The total duration per patient is at least three years and up to 5 years and three months. This includes up to approximately two months of screening, 52 weeks of the primary analysis period, up to 4 years and three months of the extension treatment period, an end-of-study visit within two weeks of the last treatment, and a safety follow-up 30 to 37 days after the last treatment.

 

Title: Hematopoietic Stem Cell Transplantation (HCT) for Inborn Errors of Metabolism

Stage: Has Results

Principal investigator:  Paul Orchard, MD  

University of Minnesota Medical Center

Minneapolis, MN

The primary objective of this clinical trial is to evaluate the ability to achieve and sustain donor engraftment in patients with lysosomal and peroxisomal inborn errors of metabolism undergoing hematopoietic stem cell transplantation (HCT).

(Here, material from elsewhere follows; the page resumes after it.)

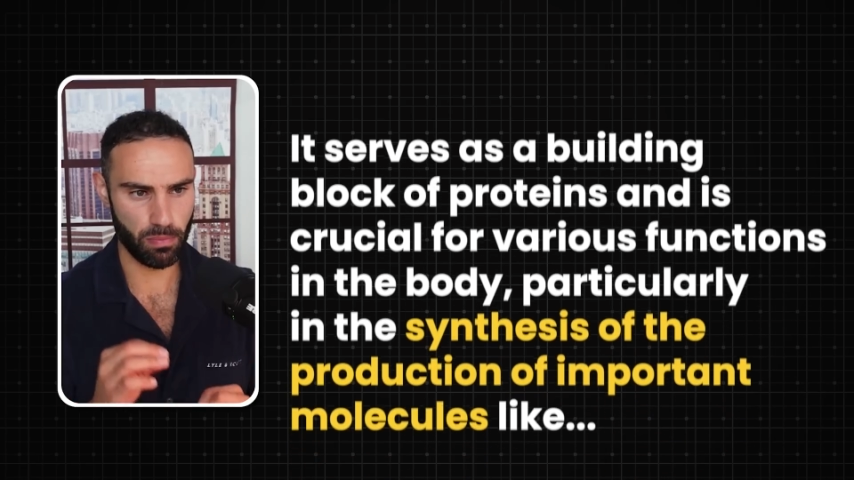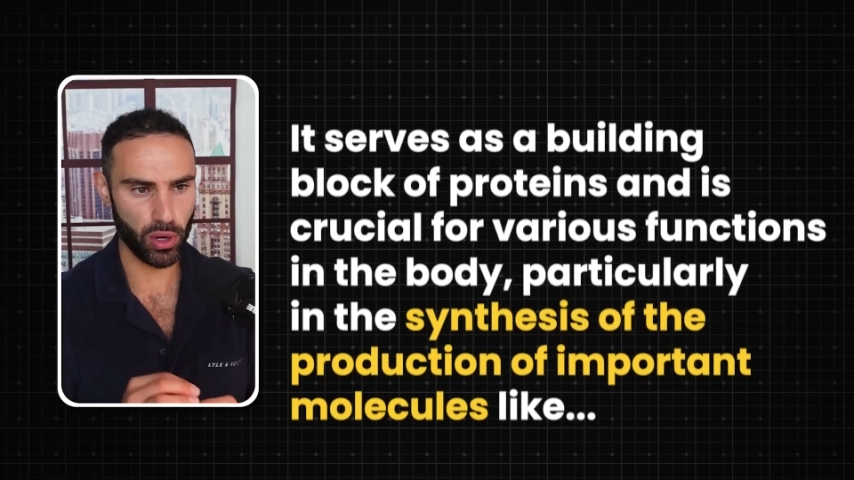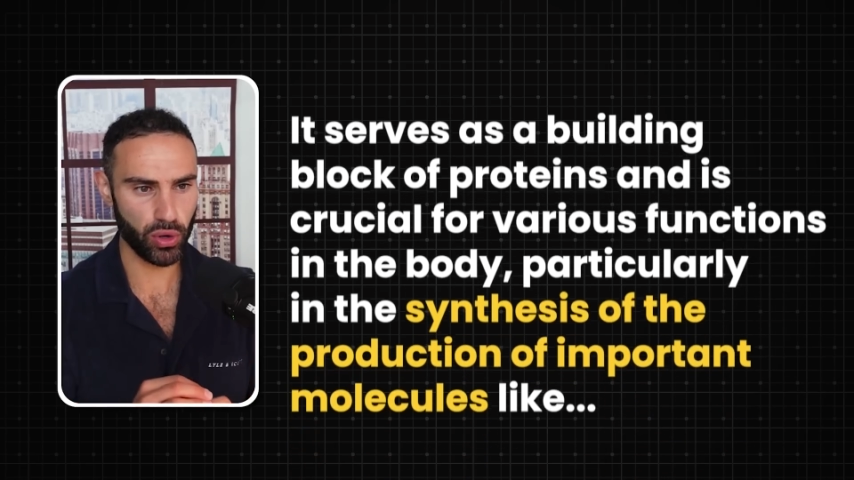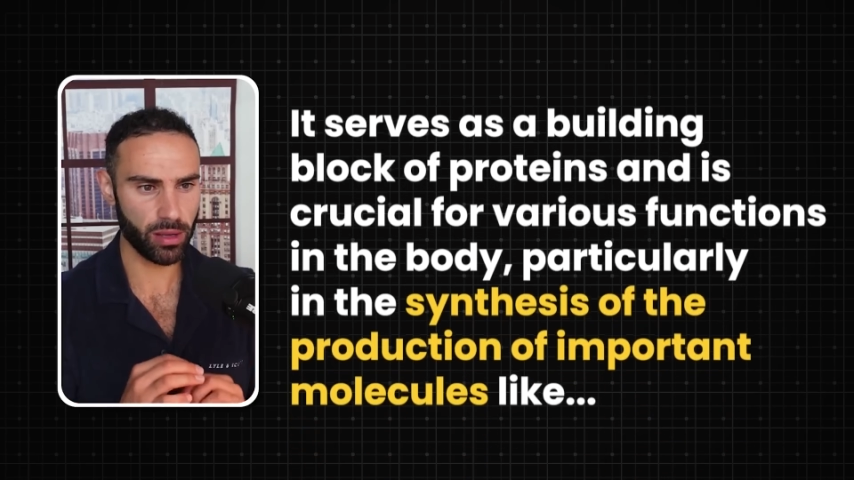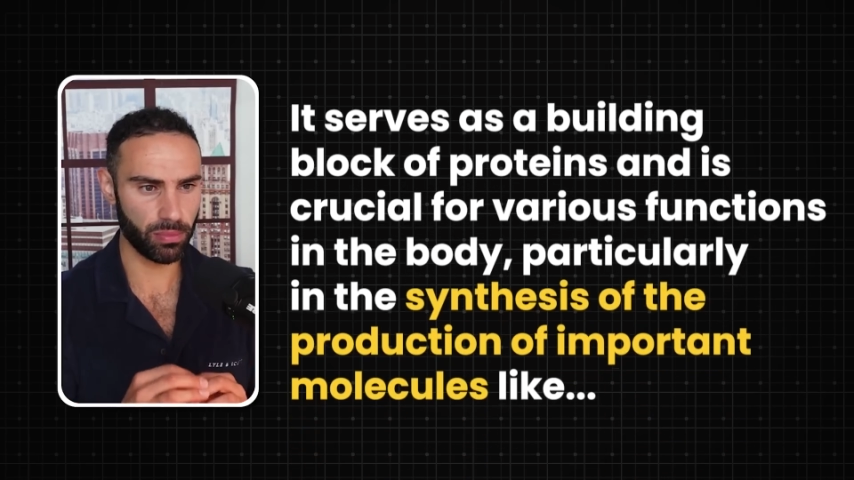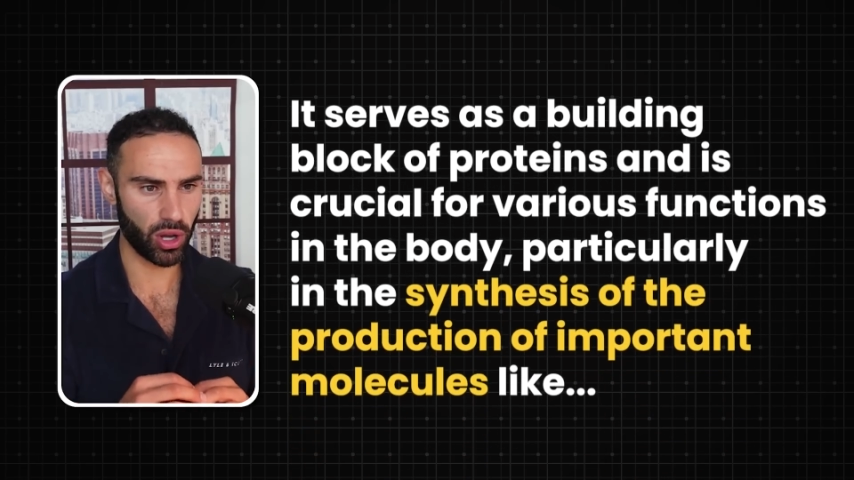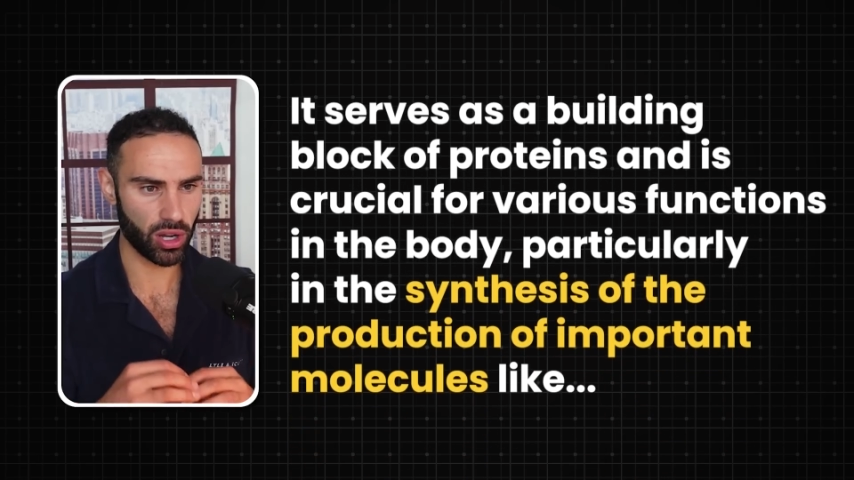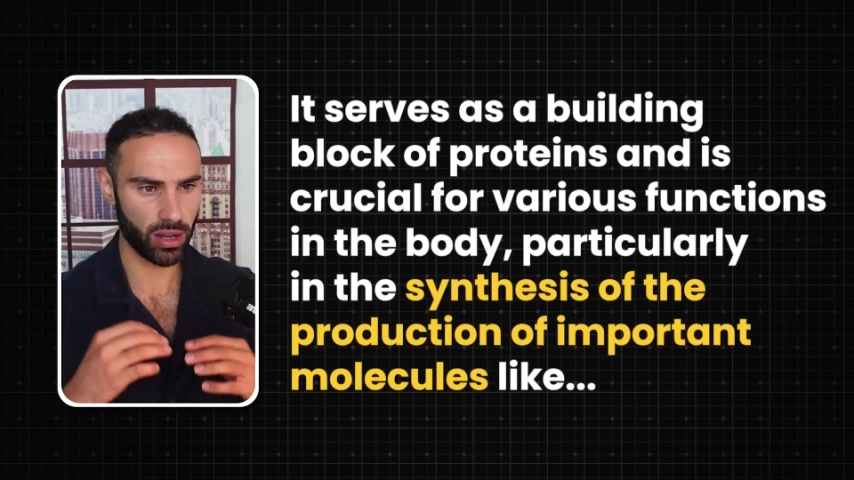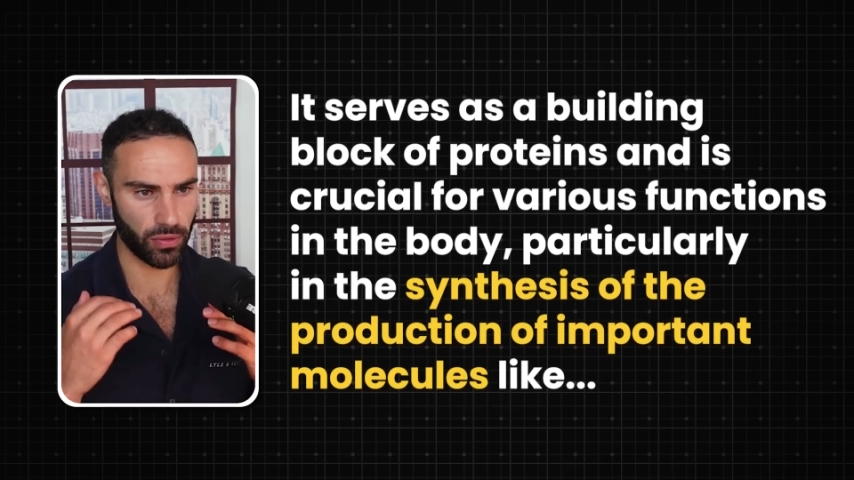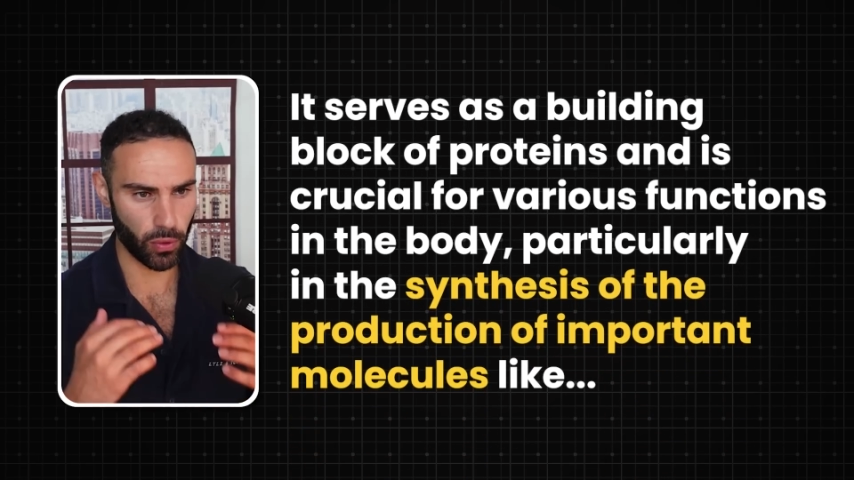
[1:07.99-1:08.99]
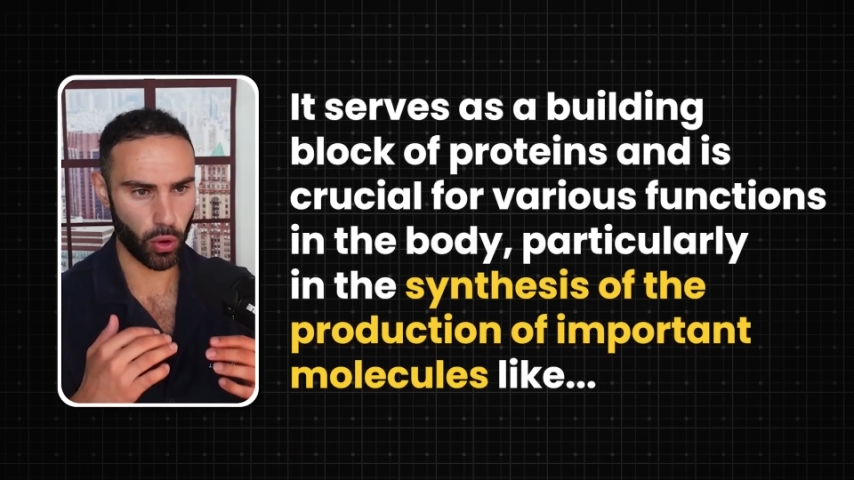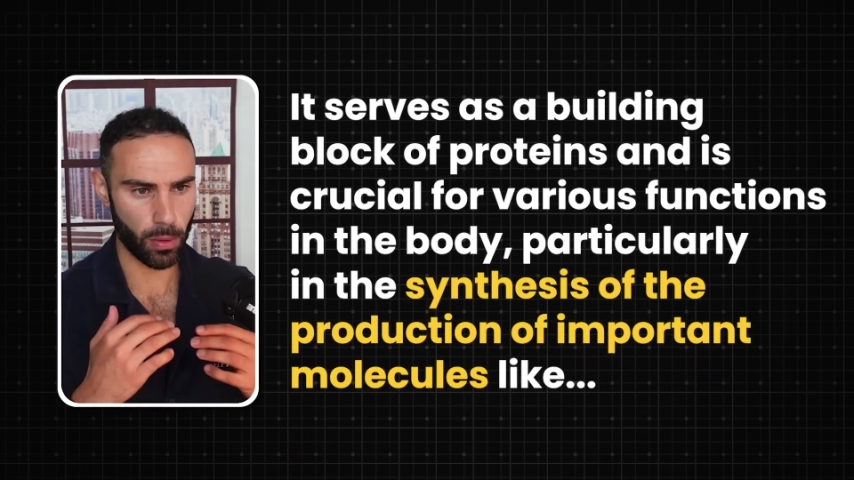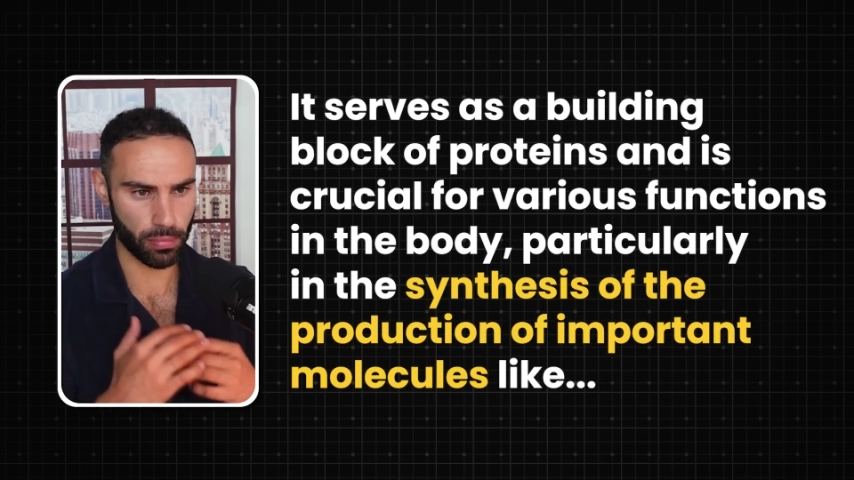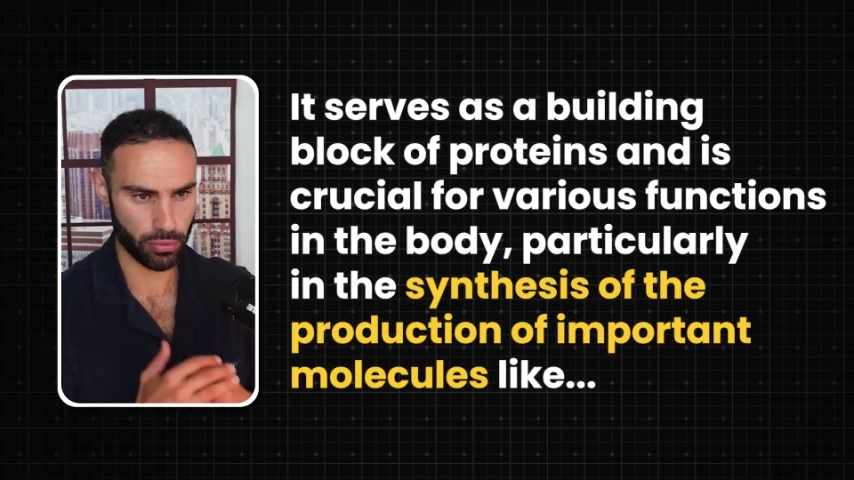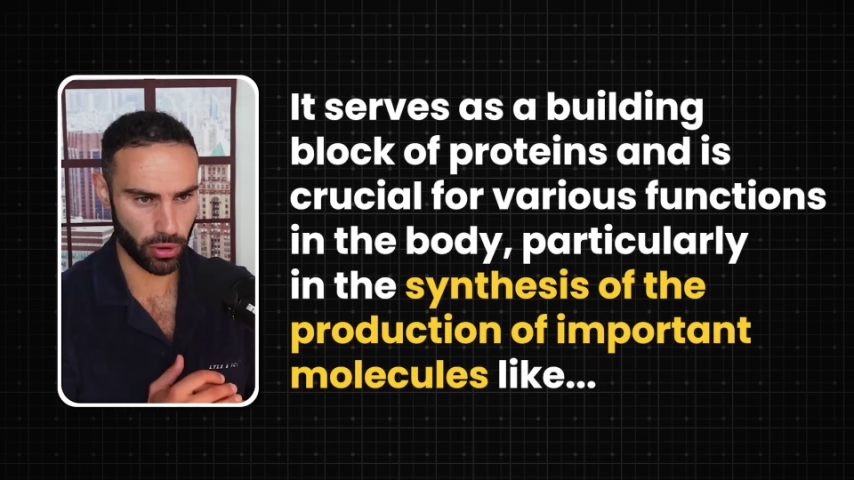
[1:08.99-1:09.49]
building block for
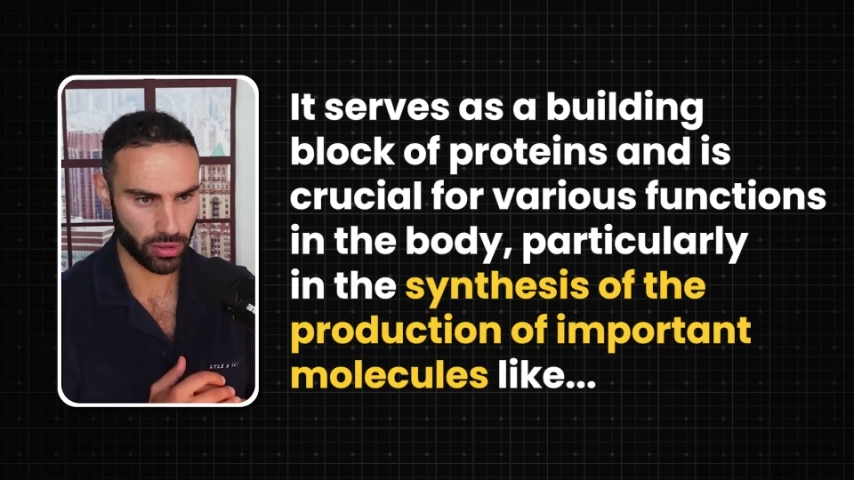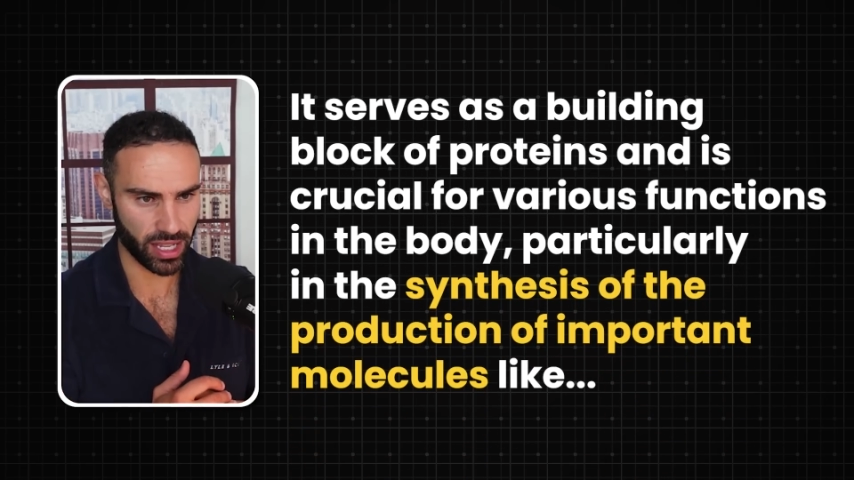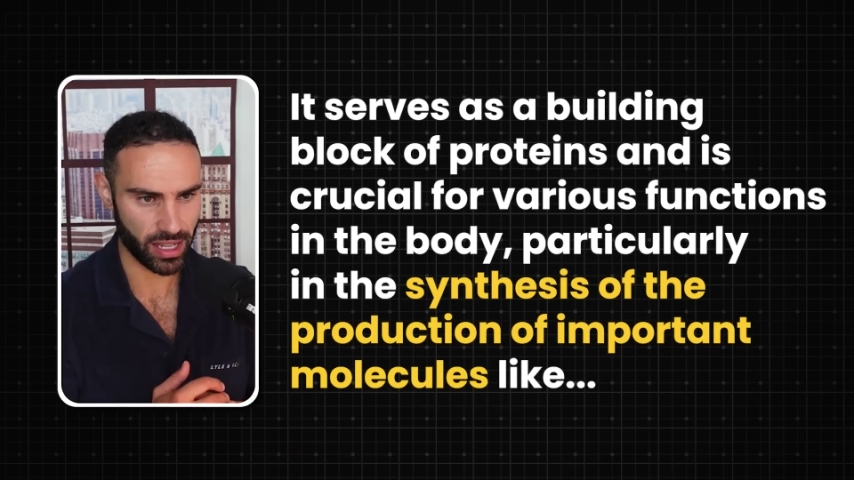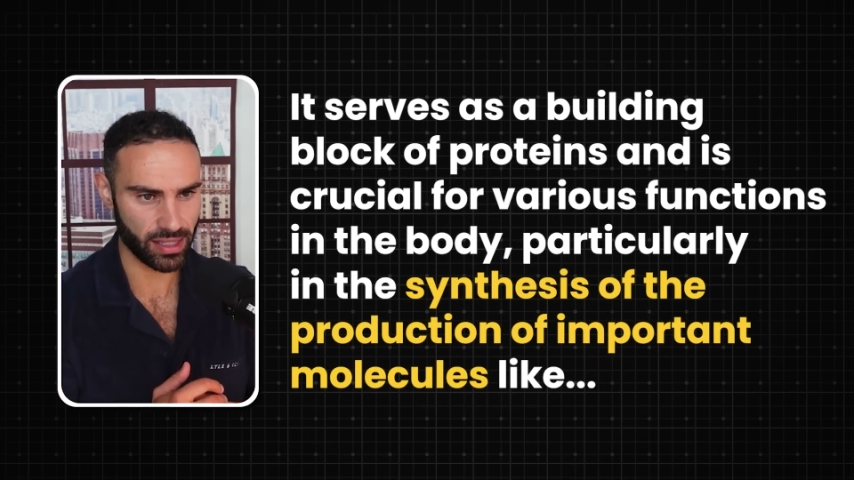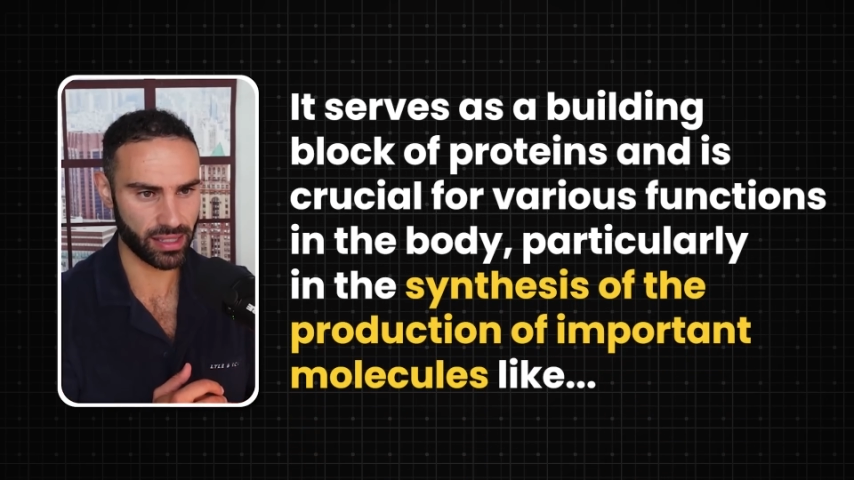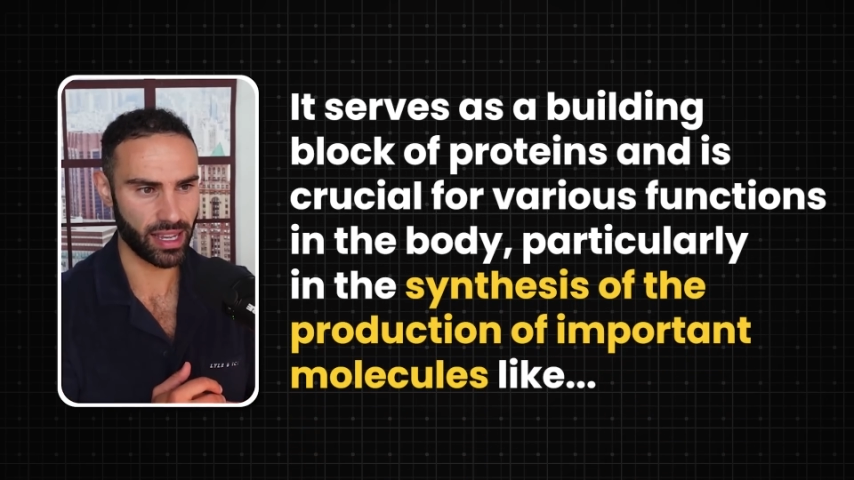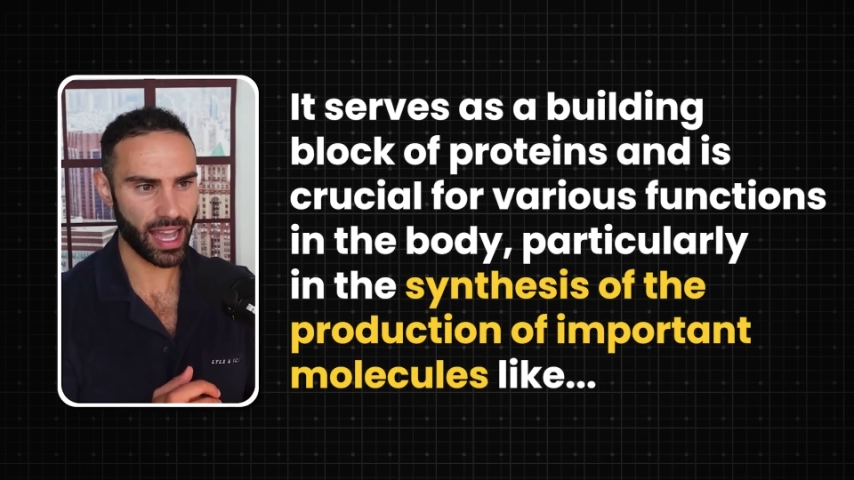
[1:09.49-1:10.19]
proteins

This has been an ongoing area of interest by our group at the University of Minnesota, but this is a new protocol to take the place of several older protocols. While survival has been very good on the prior protocols over the past decade, incomplete engraftment has remained somewhat problematic. Therefore, we have modified the preparative regimen somewhat to increase engraftment by replacing anti-thymocyte globulin (ATG) with Campath-1H, a drug that is more immune suppressive. In addition, we have modified the supportive care regimen. Based on this, we will monitor antioxidant therapy (N-acetylcysteine) levels and biomarkers of inflammation and oxidative stress for the families that consent to these research studies.